Прошагали с полчаса, не обменявшись ни словом, и вышли к постоялому двору; он был свежевыбелен, над морем высились беседки. В зале с освещенными окнами было, кажется, пусто. Они стали совещаться. Видя, что они колеблются на пороге, хозяйка отворила дверь. Она поднесла к их лицам масляную лампу со стеклом, сверкавшим, как топаз.

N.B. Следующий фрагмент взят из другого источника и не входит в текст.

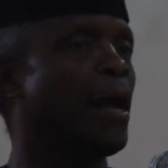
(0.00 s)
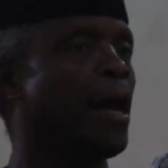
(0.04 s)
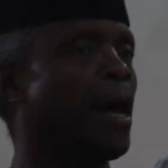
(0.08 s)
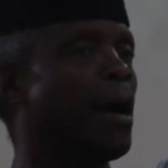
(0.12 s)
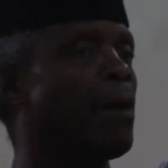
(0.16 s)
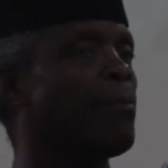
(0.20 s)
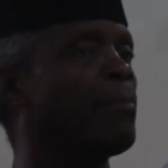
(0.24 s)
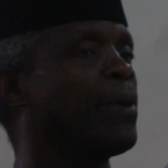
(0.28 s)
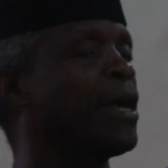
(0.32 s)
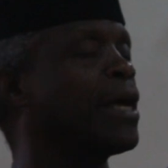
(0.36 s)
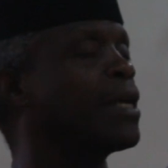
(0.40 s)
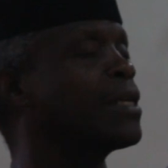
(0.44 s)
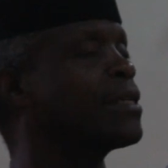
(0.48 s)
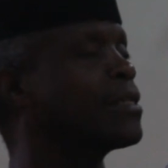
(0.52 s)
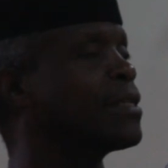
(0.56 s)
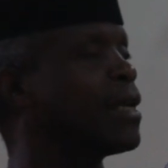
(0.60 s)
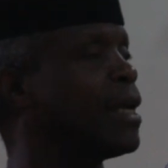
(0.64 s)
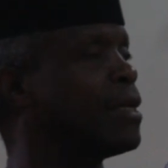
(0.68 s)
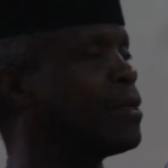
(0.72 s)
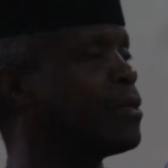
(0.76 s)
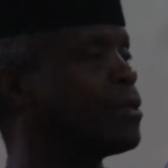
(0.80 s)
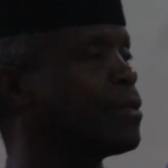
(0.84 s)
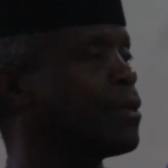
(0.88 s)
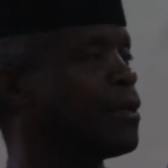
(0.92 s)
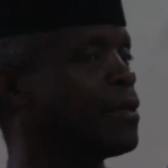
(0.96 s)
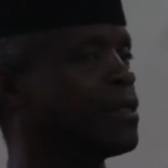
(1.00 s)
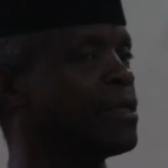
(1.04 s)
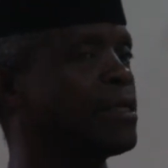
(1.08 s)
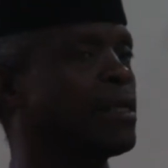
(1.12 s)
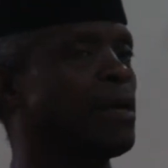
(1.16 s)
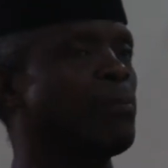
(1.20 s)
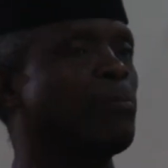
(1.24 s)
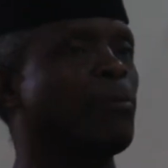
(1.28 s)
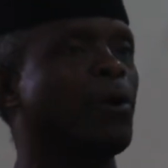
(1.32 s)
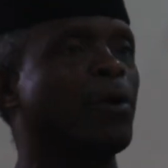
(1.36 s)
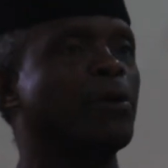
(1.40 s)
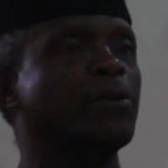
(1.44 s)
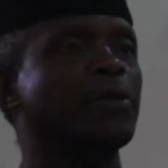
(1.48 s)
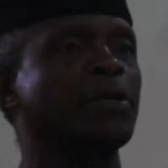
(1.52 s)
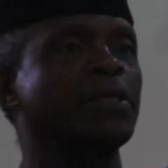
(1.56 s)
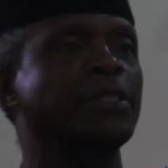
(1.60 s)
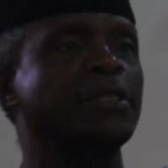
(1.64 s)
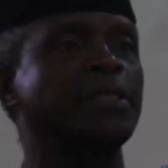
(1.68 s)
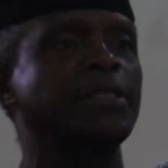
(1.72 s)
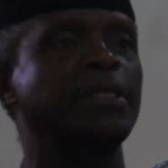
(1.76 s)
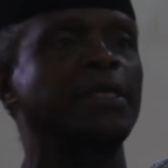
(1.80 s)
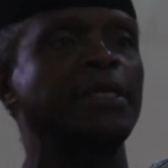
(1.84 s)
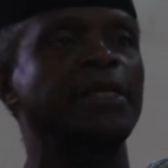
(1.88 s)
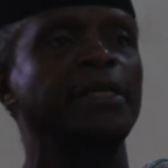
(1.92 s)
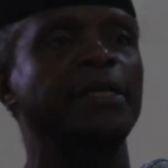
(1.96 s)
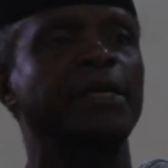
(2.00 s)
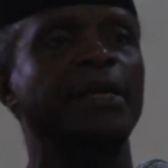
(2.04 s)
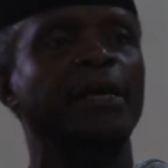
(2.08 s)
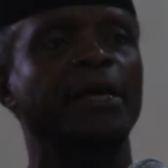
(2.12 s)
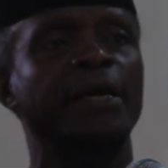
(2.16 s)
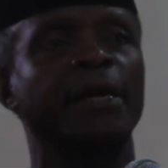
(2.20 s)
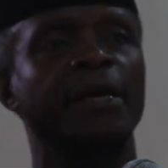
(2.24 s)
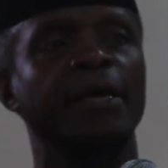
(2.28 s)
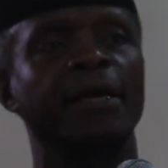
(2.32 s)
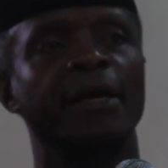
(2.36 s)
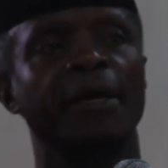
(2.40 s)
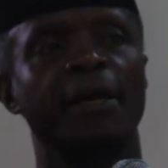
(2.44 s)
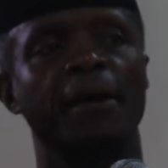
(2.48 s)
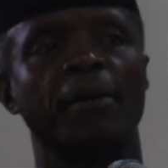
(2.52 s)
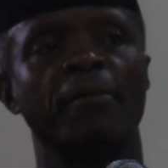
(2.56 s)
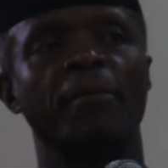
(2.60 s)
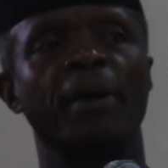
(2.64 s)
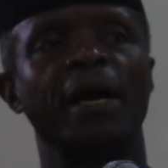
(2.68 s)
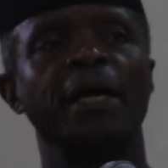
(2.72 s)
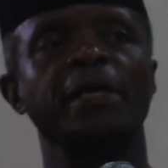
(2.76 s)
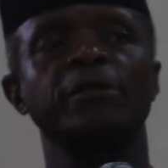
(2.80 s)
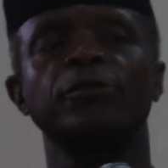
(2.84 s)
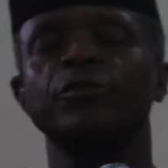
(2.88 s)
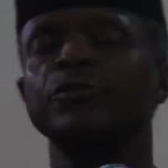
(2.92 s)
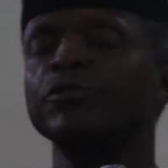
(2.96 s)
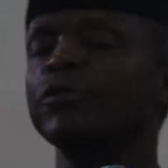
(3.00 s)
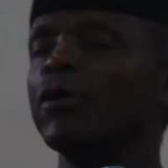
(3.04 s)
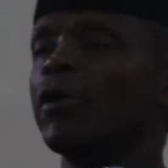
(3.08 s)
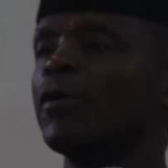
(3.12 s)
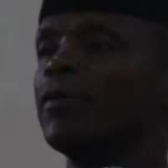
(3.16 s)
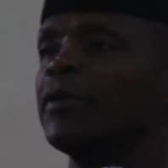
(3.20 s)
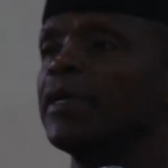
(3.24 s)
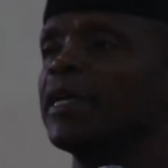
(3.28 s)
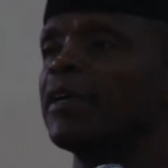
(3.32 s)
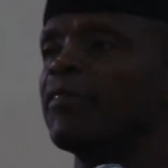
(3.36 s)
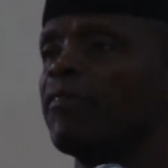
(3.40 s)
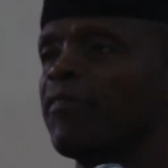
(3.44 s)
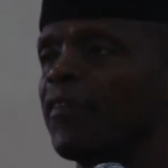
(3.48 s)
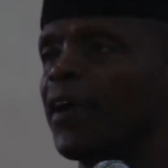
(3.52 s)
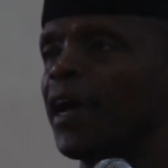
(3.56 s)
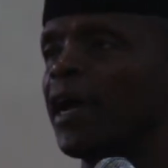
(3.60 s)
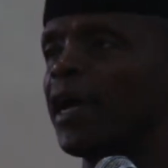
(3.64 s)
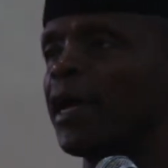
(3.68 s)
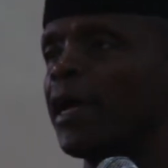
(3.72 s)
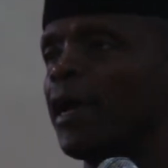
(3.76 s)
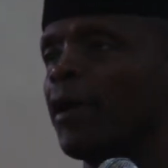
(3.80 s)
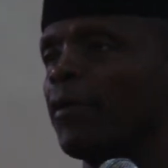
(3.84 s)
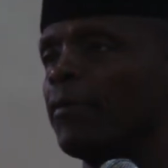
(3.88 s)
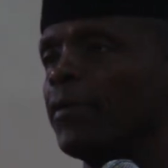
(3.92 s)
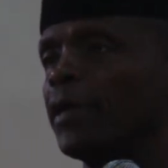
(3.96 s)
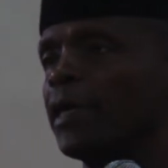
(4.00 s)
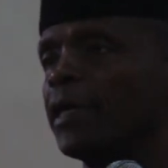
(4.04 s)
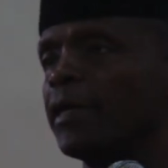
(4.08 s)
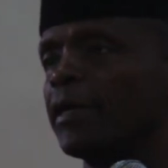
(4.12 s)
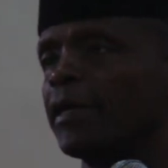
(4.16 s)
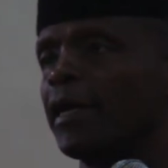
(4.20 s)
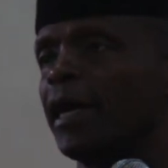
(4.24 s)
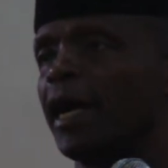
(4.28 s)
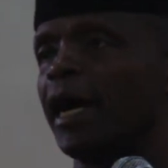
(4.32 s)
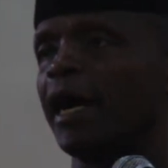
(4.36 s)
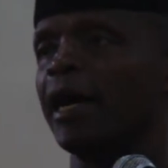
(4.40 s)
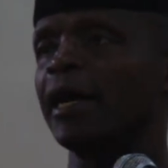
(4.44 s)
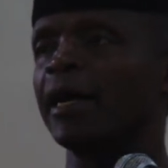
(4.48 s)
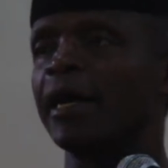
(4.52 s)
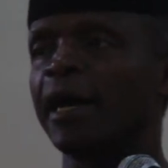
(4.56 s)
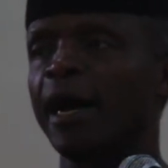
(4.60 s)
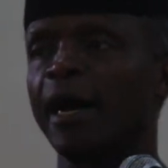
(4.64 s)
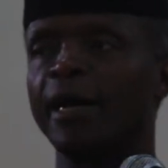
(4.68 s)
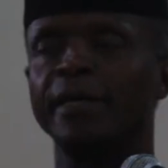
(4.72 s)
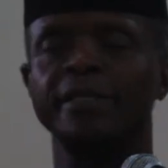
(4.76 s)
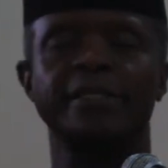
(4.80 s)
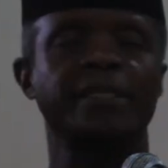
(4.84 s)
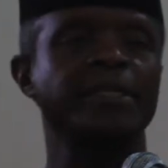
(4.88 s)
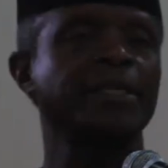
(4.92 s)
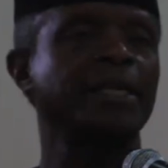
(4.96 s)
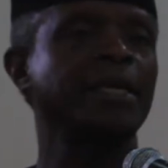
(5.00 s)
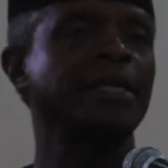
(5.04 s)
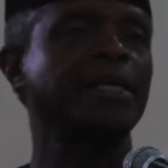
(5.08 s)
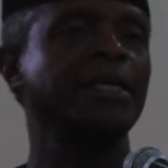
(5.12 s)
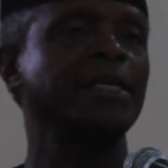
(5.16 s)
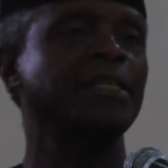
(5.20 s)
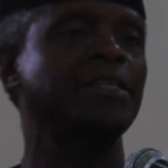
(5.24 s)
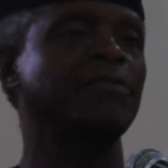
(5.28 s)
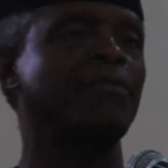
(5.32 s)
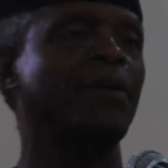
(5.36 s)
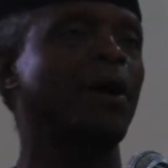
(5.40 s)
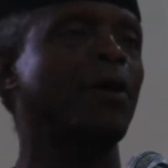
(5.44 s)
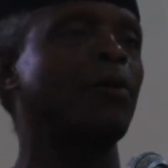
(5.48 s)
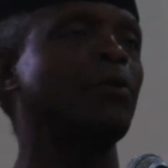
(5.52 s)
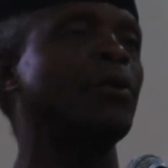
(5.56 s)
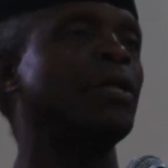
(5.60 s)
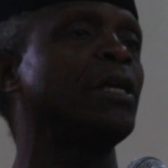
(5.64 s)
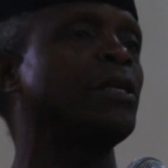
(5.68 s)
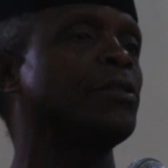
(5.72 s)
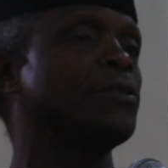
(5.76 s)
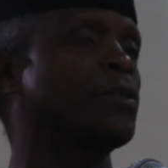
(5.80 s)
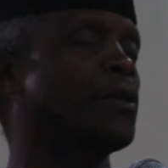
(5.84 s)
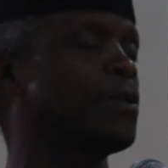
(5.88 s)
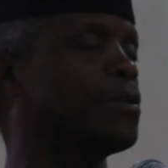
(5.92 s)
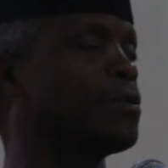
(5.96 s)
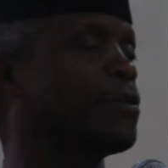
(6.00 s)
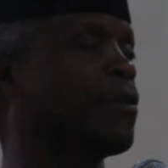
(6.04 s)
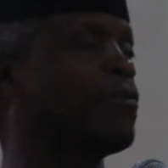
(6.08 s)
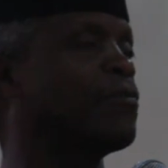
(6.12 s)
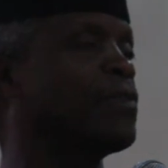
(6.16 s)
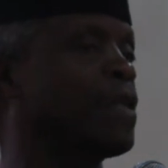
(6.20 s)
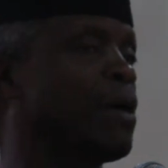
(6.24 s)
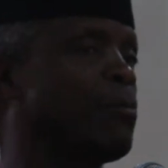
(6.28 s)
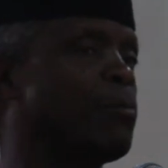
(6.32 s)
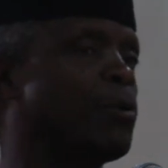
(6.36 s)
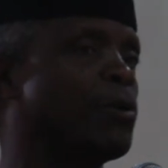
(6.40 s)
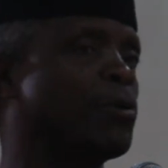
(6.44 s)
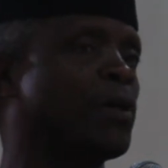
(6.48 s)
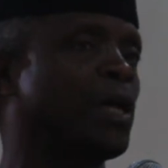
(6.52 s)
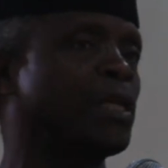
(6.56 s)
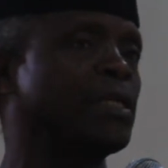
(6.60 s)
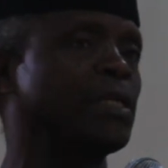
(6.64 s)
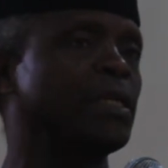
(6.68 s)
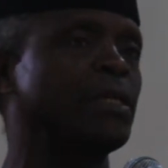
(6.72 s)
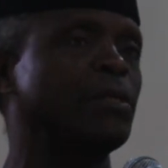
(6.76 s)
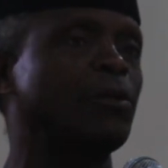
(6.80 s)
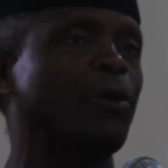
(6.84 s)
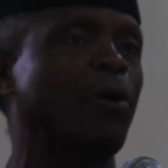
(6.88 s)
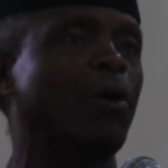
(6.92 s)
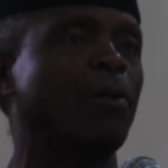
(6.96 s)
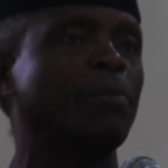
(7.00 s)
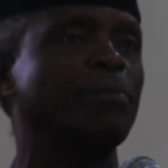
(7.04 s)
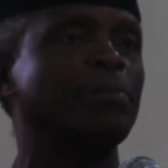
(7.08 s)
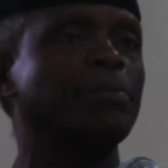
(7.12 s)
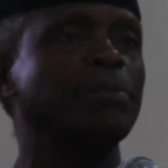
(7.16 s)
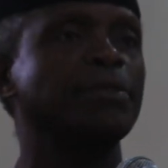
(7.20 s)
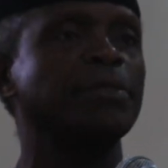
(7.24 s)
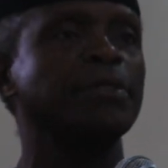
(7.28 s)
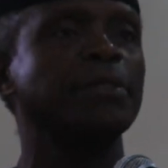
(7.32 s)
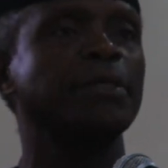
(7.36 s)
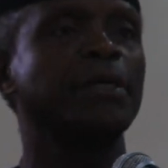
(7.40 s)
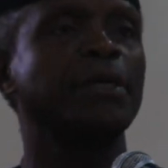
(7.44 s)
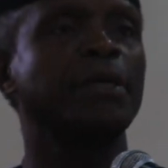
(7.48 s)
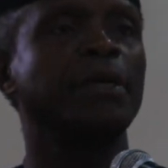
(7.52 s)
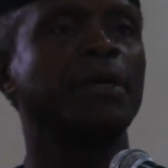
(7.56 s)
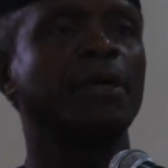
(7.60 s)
and by extension, democracy by ensuring fair hearing and guarding against violations of democratic norms.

Женщина была маленькая, старенькая, на черепашью шею падали золотые серьги с подвесками.
- Сударыня, - сказал Даниэль, - не найдется ли у вас комнаты с двумя койками на эту ночь? - И, прежде чем она успела о чем-либо спросить, продолжал: - Мы братья, идем к отцу в Тулон, но мы вышли из Марселя слишком поздно, и нам до ночи не добраться до Тулона...
- Хе, я думаю! - сказала, смеясь, старушка. У нее были молодые веселые глаза; говоря, она размахивала руками. - Пешком до Тулона? Да ладно уж сказки рассказывать! Впрочем, мне-то что до этого! Комната? Пожалуйста, за два франка, деньги вперед... - И, видя, что Даниэль вытащил бумажник, добавила: - Суп на плите - принести вам две тарелки?
Они согласились.
Комната оказалась на антресолях, с одной-единственной кроватью, покрытой несвежими простынями. По обоюдному молчаливому согласию они быстро разулись и шмыгнули, не раздеваясь, под одеяло, спиной к спине. Оба долго не могли уснуть. В слуховое окно ярко светила луна. По соседству, на чердаке, вяло шлепались крысы. Жак заметил отвратительного паука, который прополз по серой стене и исчез во мраке; Жак дал себе слово всю ночь не спать. Даниэль в мыслях снова переживал свой плотский грех; фантазия услужливо раскрашивала воспоминание в яркие цвета; он лежал, боясь шелохнуться, обливаясь потом, задыхаясь от любопытства, отвращения, сладострастия.
Наутро, когда Жак еще спал, а Даниэль, спасаясь от своих видений, собирался умыться, внизу послышался шум. Всю ночь Даниэля неотвязно преследовали картины любовного приключения, и первой его мыслью было, что сейчас его потребуют к ответу за разврат. В самом деле, дверь, не запертая на засов, отворилась; это был жандарм, которого привела хозяйка. Входя, тот задел о притолоку головой и снял кепи.
- Явились голубчики под вечер, все в пыли, - объясняла хозяйка, по-прежнему смеясь и тряся золотыми серьгами. - Поглядите только на их башмаки! Стали рассказывать мне сказки, будто идут пешком в Тулон, и прочую дребедень! А вот этот паинька, - звякнув браслетами, она указала рукой на Даниэля, - дал мне стофранковый билет, чтоб заплатить четыре с половиной франка за ночлег и за ужин.
Жандарм со скучающим видом счищал пылинки со своего кепи.
- Ладно, вставайте, - проворчал он, - и назовите мне ваши имена, фамилии и все прочее.
Даниэль колебался. Но Жак вскочил с кровати; в одних трусах и носках, взъерошенный, как боевой петух, и готовый наброситься на верзилу-жандарма, он заорал ему прямо в лицо:
- Морис Легран! А он - Жорж! Это мой брат! Наш отец в Тулоне. И все равно мы там с ним встретимся, понятно?
Через несколько часов они въезжали в Марсель - лихо, в тележке, меж двух жандармов, рядом с каким-то бандюгой в наручниках. Высокие ворота арестного дома распахнулись и медленно закрылись за ними.